Венок сюжетов | страница 2
Говорил он виртуозно, убедительно, завораживающе, потому что обладал давно забытым в СССР ораторским искусством и незаурядным темпераментом. Его лекции бывали настоящими фейерверками, сверкавшими энциклопедической эрудицией, блестящим юмором, неожиданностью подхода.
И, что очень важно, он говорил правду, которую, как сказал герой Булгакова, говорить легко и приятно, но всем хорошо известно, что за эту правду многим приходилось расплачиваться если не свободой и жизнью, то хотя бы изломанной судьбой. А вот Владимирский умел говорить, когда другие не смели.
И речь здесь не о политическом противостоянии. Упаси Боже, он не ссорился с законом и не произносил крамольных речей. Он не призывал к уничтожению существующего строя и не готовил взрыва здания КГБ. Но при этом его деятельность абсолютно противоречила той системе тотального вранья, которой были повязаны все гуманитарии Советского Союза. «На вашу демагогию у нас найдется наша демагогия», – говаривал он, когда ему рассказывали, как отъехал от его пассажа, посвященного полузапрещенному писателю или режиссеру, очередной обалдевший от такого нахальства чиновник от культуры. Фактом своей деятельности он показывал, как нужно выживать, не теряя своих убеждений и человеческого достоинства, в системе, обрекавшей личность на полную моральную деградацию.
Когда он, представительный и вальяжный, в галстуке-бабочке и темно-синем велюровом костюме появлялся перед аудиторией, возникала особенная наэлектризованная атмосфера, в которой слушатели начинали чувствовать себя причастными к великому процессу развития культуры человечества.
Этому предшествовала серьезнейшая, огромная работа ума и души.
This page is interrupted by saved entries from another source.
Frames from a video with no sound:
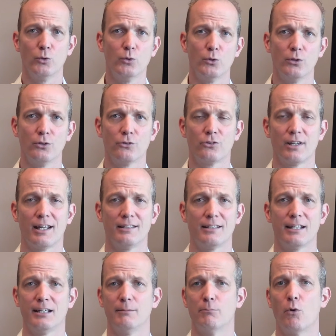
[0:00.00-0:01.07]
rules and
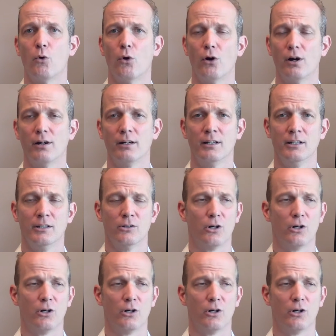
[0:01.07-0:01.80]
taking more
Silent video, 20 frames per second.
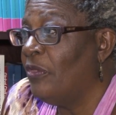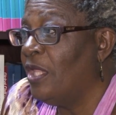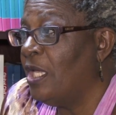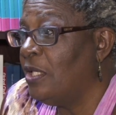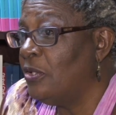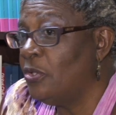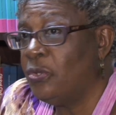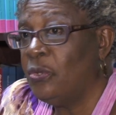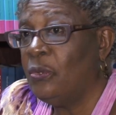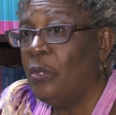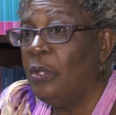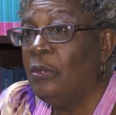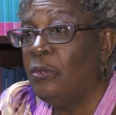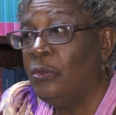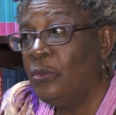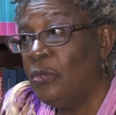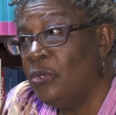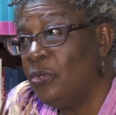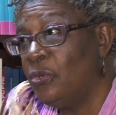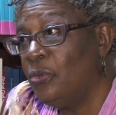thanks to all
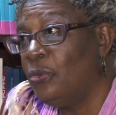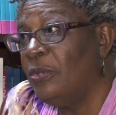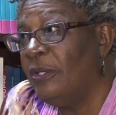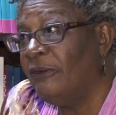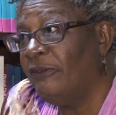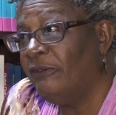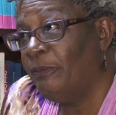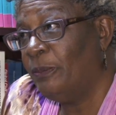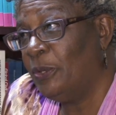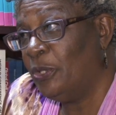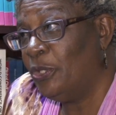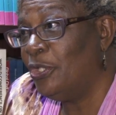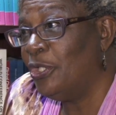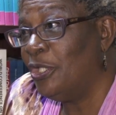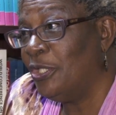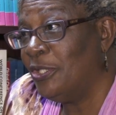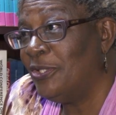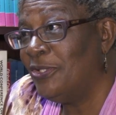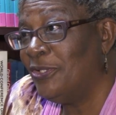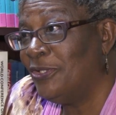those who have
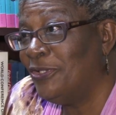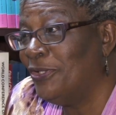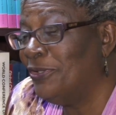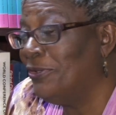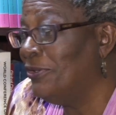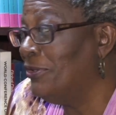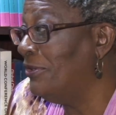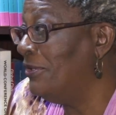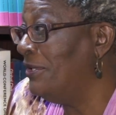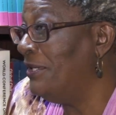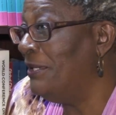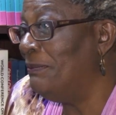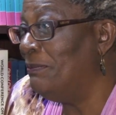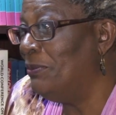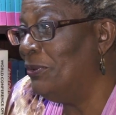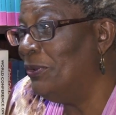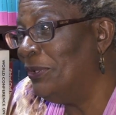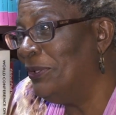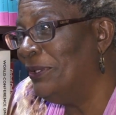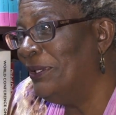purchased the
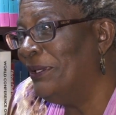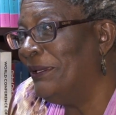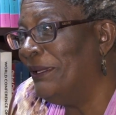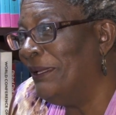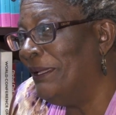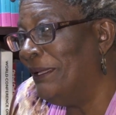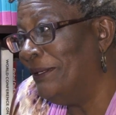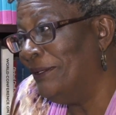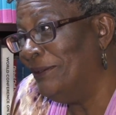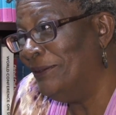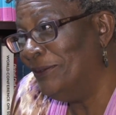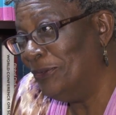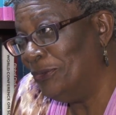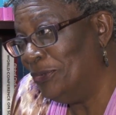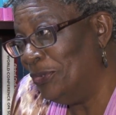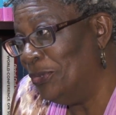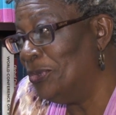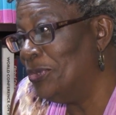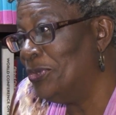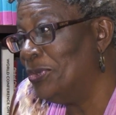book and
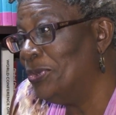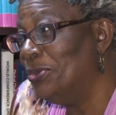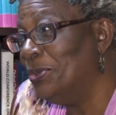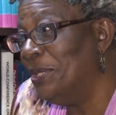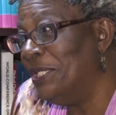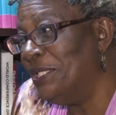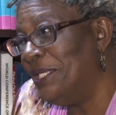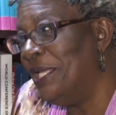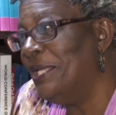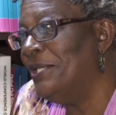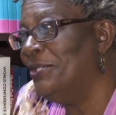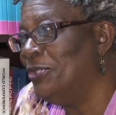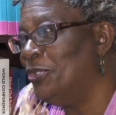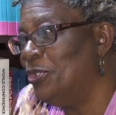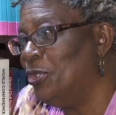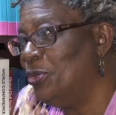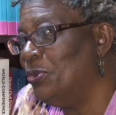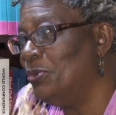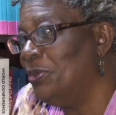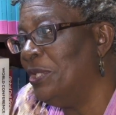those who
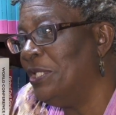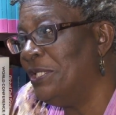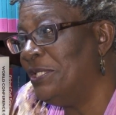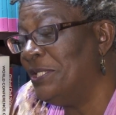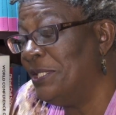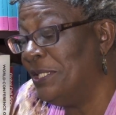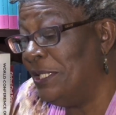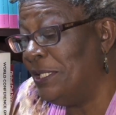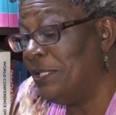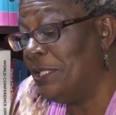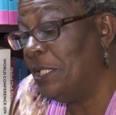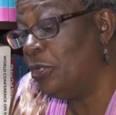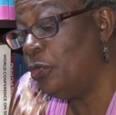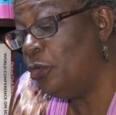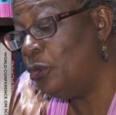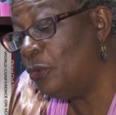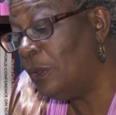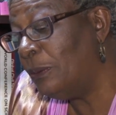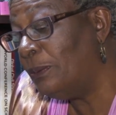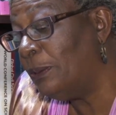intend to. It's a
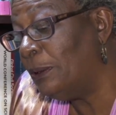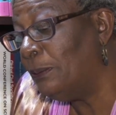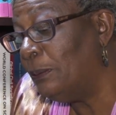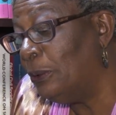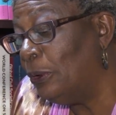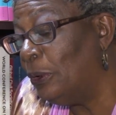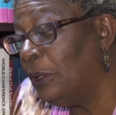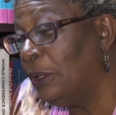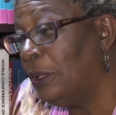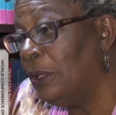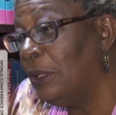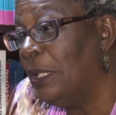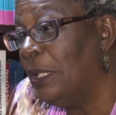durable book.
И абсолютная незащищенность. Все бывало в жизни Бориса Абрамовича – и вызовы в Комитет Глубокого Бурения (так, как вы догадываетесь, называли КГБ – ведь смех убивает страх, а временами было страшновато), и классическая бедность, и абсолютная невозможность продвижения по службе, и то, что он был невыездным. Он, которого строгие прибалты считали лучшим театральным критиком страны, видел, как калечат его статьи в одесской периодике, и вынужден был считаться с диктатом чиновников, которые в интеллектуальном плане не опережали уровня первоклассника.
Но слушатели не догадывались об этом, да и не должны были. Он, как Вергилий для Данте, становился для них проводником в чарующий мир вечного и прекрасного искусства. Он умел придавать новый блеск полузабытым именам и открывать новые горизонты там, где другим виделась глухая стена. Он умел сшивать отдельные этапы истории в единую, вечно движущуюся, переливчатую ткань бытия, вызывая у современников чувство сопричастности ко всему, что происходило, происходит и будет происходить в нашем огромном и удивительном мире. И растворялись железные занавесы, и пропадали барьеры и границы – неважно, говорил ли он о литературе или о театре, о поэтах или комедиантах, о знаменитостях или о тех, кто заслужил славу, но остался безвестным. Знание оказывалось притягательным, как любовь, как прогулка под майскими звездами, как путешествие на неизведанные острова. И долго держались чары, навеянные Владимирским, и жизнь становилась осмысленной, и надежда брезжила в конце тоннеля.